Work task = Copy all data exactly. Skip pictures.

Data under study =
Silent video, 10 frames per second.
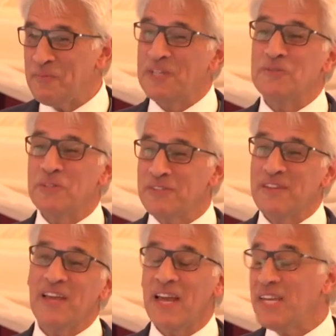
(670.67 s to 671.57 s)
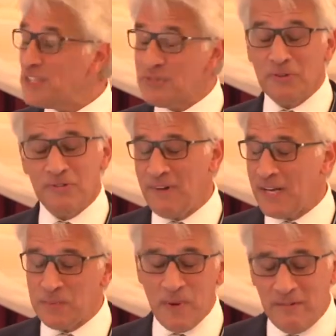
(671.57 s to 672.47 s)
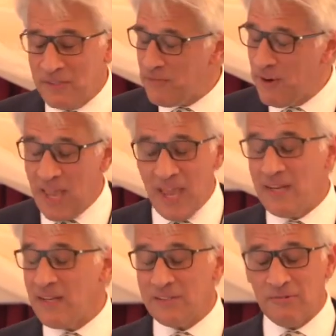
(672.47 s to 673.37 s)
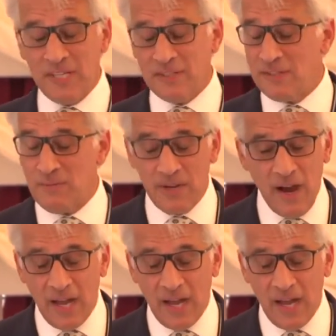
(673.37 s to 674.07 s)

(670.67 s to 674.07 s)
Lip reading: which was an extraordinary experience for endless reasons that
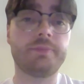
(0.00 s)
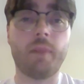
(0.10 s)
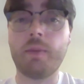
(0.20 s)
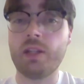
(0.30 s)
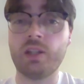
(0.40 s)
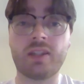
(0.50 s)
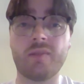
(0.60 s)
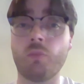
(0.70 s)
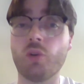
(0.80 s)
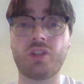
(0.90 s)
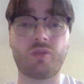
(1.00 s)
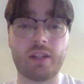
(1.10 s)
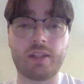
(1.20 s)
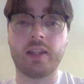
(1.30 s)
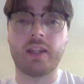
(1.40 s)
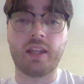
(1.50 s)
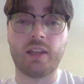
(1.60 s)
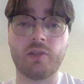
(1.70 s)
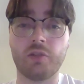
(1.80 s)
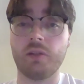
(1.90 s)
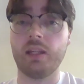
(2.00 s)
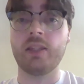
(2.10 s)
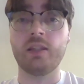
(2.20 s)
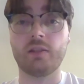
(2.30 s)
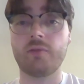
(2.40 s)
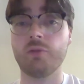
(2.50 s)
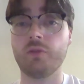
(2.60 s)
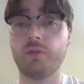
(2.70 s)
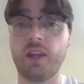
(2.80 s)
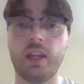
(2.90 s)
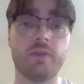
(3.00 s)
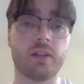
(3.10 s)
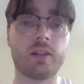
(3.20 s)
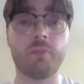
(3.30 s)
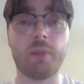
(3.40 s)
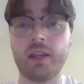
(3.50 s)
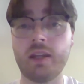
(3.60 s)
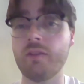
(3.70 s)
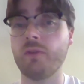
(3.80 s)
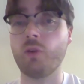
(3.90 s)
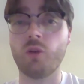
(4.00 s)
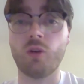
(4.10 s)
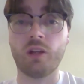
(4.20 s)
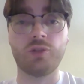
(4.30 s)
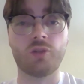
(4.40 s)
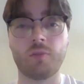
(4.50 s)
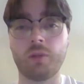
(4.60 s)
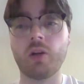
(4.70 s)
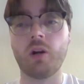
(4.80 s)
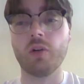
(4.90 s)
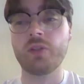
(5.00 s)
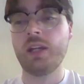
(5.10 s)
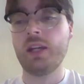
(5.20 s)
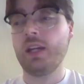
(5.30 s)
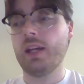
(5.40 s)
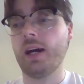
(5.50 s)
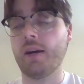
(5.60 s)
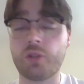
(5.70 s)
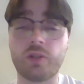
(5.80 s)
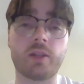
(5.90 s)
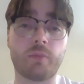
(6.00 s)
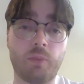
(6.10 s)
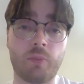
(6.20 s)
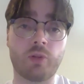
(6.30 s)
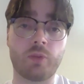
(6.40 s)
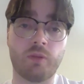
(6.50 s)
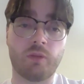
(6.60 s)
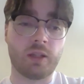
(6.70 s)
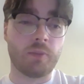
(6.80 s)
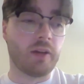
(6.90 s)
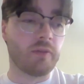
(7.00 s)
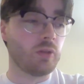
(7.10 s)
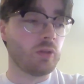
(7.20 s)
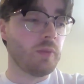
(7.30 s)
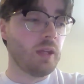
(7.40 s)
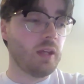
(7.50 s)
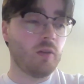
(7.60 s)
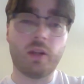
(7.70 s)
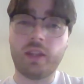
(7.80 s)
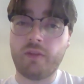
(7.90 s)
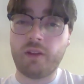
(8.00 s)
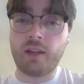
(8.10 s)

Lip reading: maybe just more stressed than they need to isn't good for either competitive or enjoyment goals. So it's something people should be really mindful when they feed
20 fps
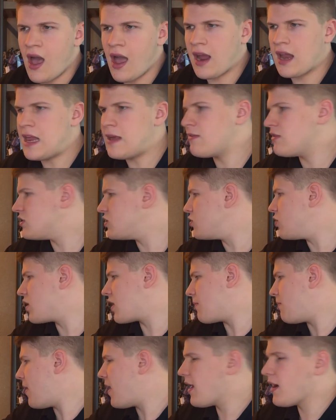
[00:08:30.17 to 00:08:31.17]
I could even do a
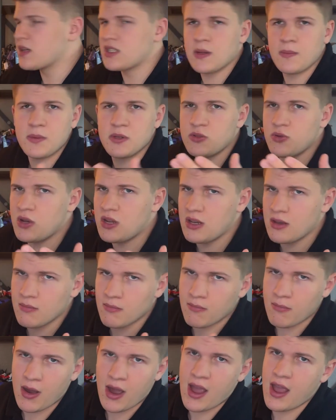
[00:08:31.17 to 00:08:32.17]
comparison between
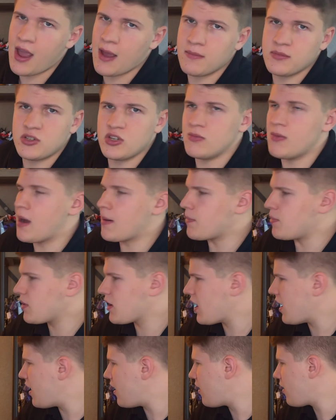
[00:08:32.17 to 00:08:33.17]
my M2 MacBook
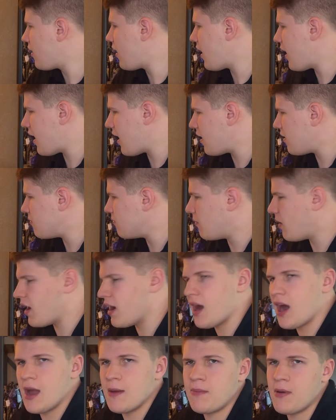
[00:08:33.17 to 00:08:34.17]
Air and my
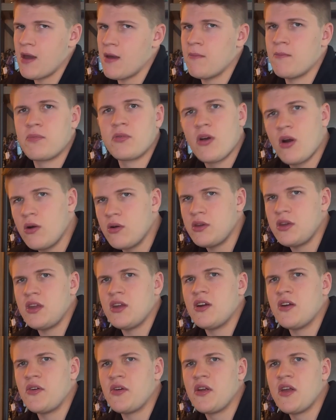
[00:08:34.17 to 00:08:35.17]
iPad Pro
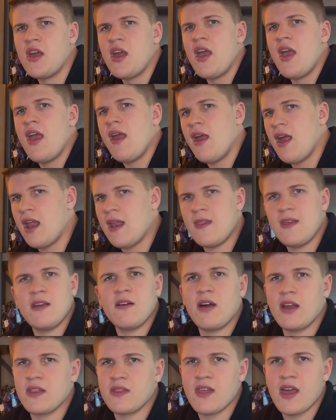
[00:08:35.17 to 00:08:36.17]
here Anything
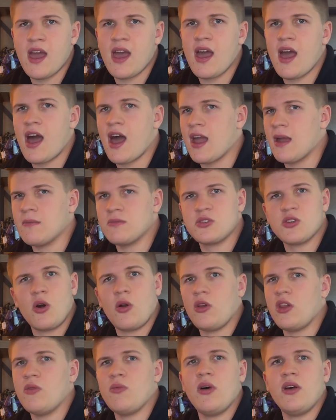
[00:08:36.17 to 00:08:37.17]
like that, I am
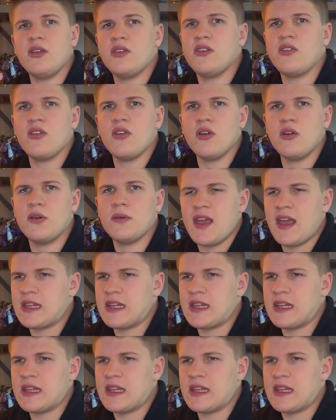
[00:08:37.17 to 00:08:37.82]
totally willing to do.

Task answer =
Silent video, 10 frames per second.
(670.67 s to 671.57 s)
(671.57 s to 672.47 s)
(672.47 s to 673.37 s)
(673.37 s to 674.07 s)

(670.67 s to 674.07 s)
Lip reading: which was an extraordinary experience for endless reasons that
(0.00 s)
(0.10 s)
(0.20 s)
(0.30 s)
(0.40 s)
(0.50 s)
(0.60 s)
(0.70 s)
(0.80 s)
(0.90 s)
(1.00 s)
(1.10 s)
(1.20 s)
(1.30 s)
(1.40 s)
(1.50 s)
(1.60 s)
(1.70 s)
(1.80 s)
(1.90 s)
(2.00 s)
(2.10 s)
(2.20 s)
(2.30 s)
(2.40 s)
(2.50 s)
(2.60 s)
(2.70 s)
(2.80 s)
(2.90 s)
(3.00 s)
(3.10 s)
(3.20 s)
(3.30 s)
(3.40 s)
(3.50 s)
(3.60 s)
(3.70 s)
(3.80 s)
(3.90 s)
(4.00 s)
(4.10 s)
(4.20 s)
(4.30 s)
(4.40 s)
(4.50 s)
(4.60 s)
(4.70 s)
(4.80 s)
(4.90 s)
(5.00 s)
(5.10 s)
(5.20 s)
(5.30 s)
(5.40 s)
(5.50 s)
(5.60 s)
(5.70 s)
(5.80 s)
(5.90 s)
(6.00 s)
(6.10 s)
(6.20 s)
(6.30 s)
(6.40 s)
(6.50 s)
(6.60 s)
(6.70 s)
(6.80 s)
(6.90 s)
(7.00 s)
(7.10 s)
(7.20 s)
(7.30 s)
(7.40 s)
(7.50 s)
(7.60 s)
(7.70 s)
(7.80 s)
(7.90 s)
(8.00 s)
(8.10 s)

Lip reading: maybe just more stressed than they need to isn't good for either competitive or enjoyment goals. So it's something people should be really mindful when they feed
20 fps
[00:08:30.17 to 00:08:31.17]
I could even do a
[00:08:31.17 to 00:08:32.17]
comparison between
[00:08:32.17 to 00:08:33.17]
my M2 MacBook
[00:08:33.17 to 00:08:34.17]
Air and my
[00:08:34.17 to 00:08:35.17]
iPad Pro
[00:08:35.17 to 00:08:36.17]
here Anything
[00:08:36.17 to 00:08:37.17]
like that, I am
[00:08:37.17 to 00:08:37.82]
totally willing to do.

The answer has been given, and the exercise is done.